« Ils ne croient en rien »

Le Stalker

Après la chute d’une météorite sur un village russe, les autorités ont décidé d’en verrouiller complétement l’accès et interdisent violemment l’entrée à ceux qui veulent s’approcher de ce que l’on appelle désormais « la Zone ». Pourtant les Stalker, les seuls guides capables de se faufiler dans cet endroit, continuent de partir en mission et d’amener à destination ceux qui sont assez fous pour vouloir s’y introduire. Car en effet, des folles rumeurs disent que « la Zone » a des pouvoirs magiques et qu’elle est capable d’exaucer les souhaits. Deux individus aux motivations différentes entreprennent alors le voyage.

D’une durée de 2h40, Stalker est une expérience d’autant plus folle qu’il ne se passe, à proprement parler, rien du tout. Autant être clair, à l’exception de l’échappée en jeep au début du film, tout le reste n’est qu’une succession de séquences magistrales et de dialogues philosophiques percutants qui aboutissent sur un dernier plan final plutôt obscur.

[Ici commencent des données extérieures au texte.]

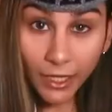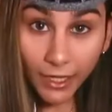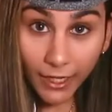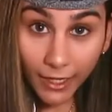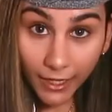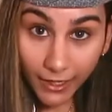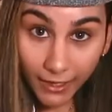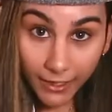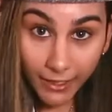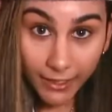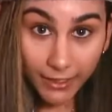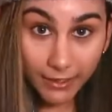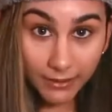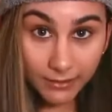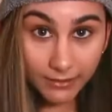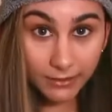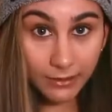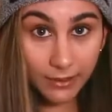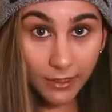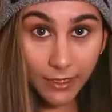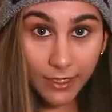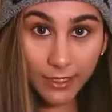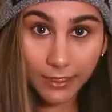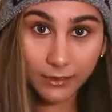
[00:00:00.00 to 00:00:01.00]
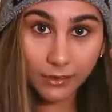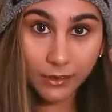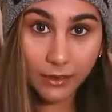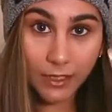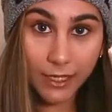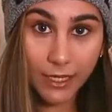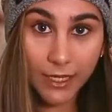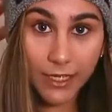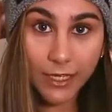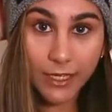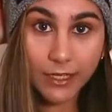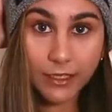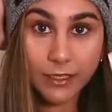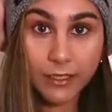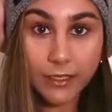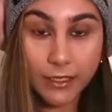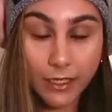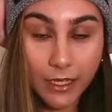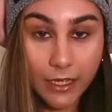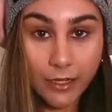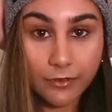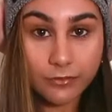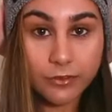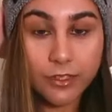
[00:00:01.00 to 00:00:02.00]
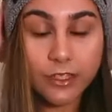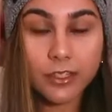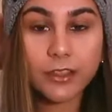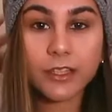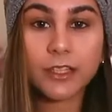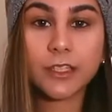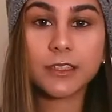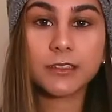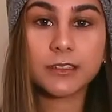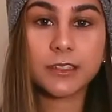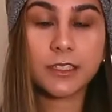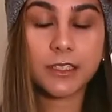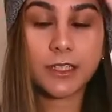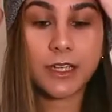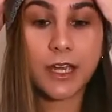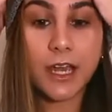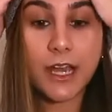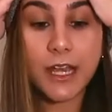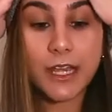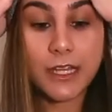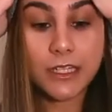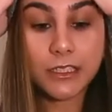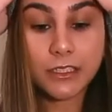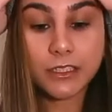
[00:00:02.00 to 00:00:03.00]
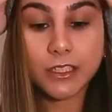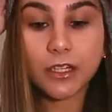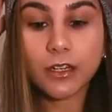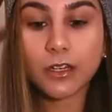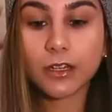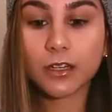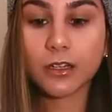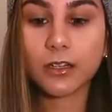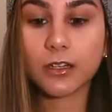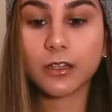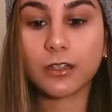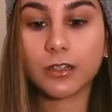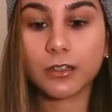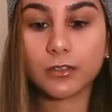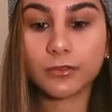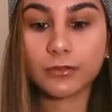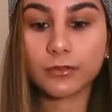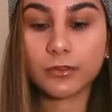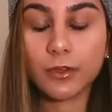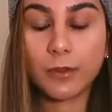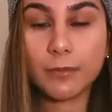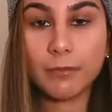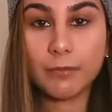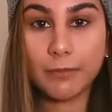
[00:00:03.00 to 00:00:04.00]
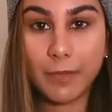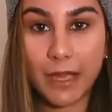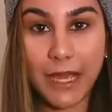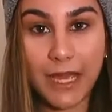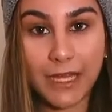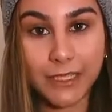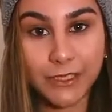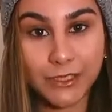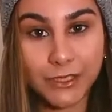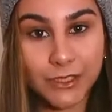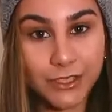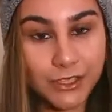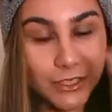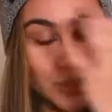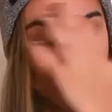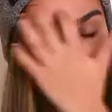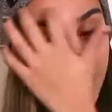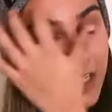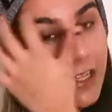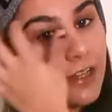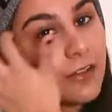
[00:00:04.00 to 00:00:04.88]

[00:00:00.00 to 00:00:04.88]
and I like everything to kind of match.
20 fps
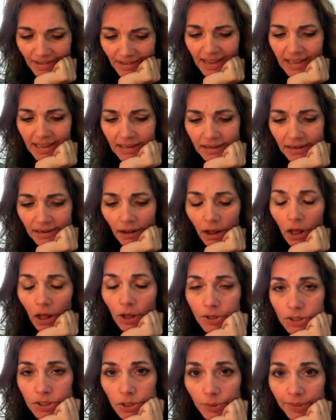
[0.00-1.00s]
And
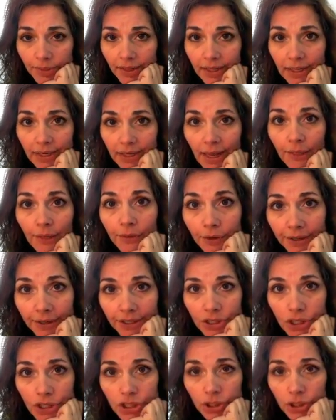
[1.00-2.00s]
also then another
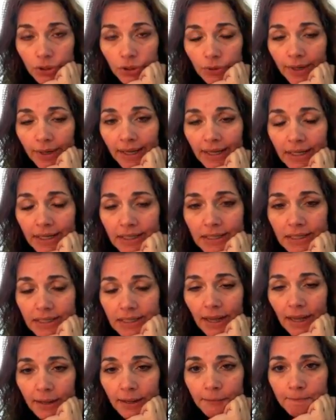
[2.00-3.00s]
issue is,
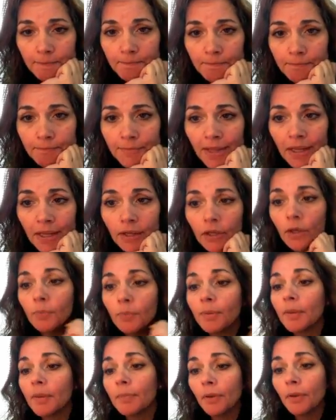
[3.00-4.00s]

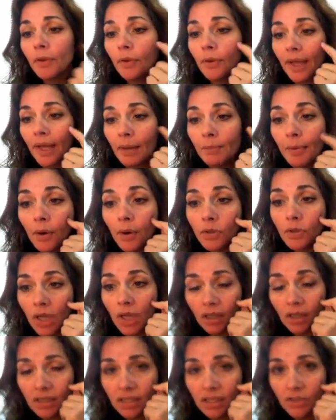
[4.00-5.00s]
people who get
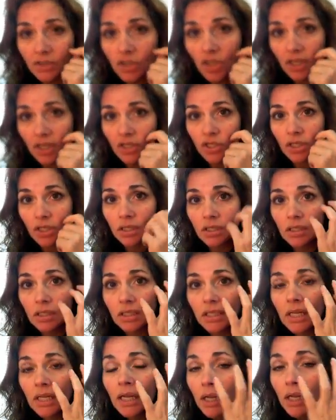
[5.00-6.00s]
Botox
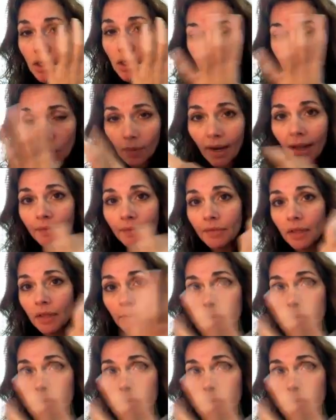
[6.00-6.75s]
injections don't have the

Et pourtant, on pourrait dire qu’il se passe absolument tout. Stalker est un voyage incroyablement puissant en compagnie de trois individus (quatre si l’on compte « la Zone » qui est filmée comme un personnage) qui ne sont définis que par leur fonction : Le Stalker, L’écrivain et le Professeur. Chacun va tenter d’accéder au cœur de « la Zone », guidé par le Stalker, pour des raisons diverses. De ce pitch prometteur le réalisateur russe tire un opéra métaphysique fort sur la condition humaine. Dès le début du film et jusqu’à son terme, Tarkovski distille une ambiance lourde et convoque, uniquement avec sa mise en scène, science-fiction et mysticisme (une attitude qui innerve l’œuvre de Tarkovski à l’image notamment de Solaris, son blockbuster, qui réussissait habilement l’équilibre). Dans cette adaptation du roman éponyme de Arcadi et Boris Strougatski l’imagination du spectateur et stimulé à chaque séquence, et l’on ressort éprouvé de cette quête sans être tout à fait certain d’avoir bien saisi tous les éléments. Qu’importe, le plaisir est ailleurs (le fameux : "dans le chemin et non au bout du chemin" ) et cette version restaurée est une aubaine, car on ne saurait que trop conseiller de voir ce chef d’œuvre sur grand écran.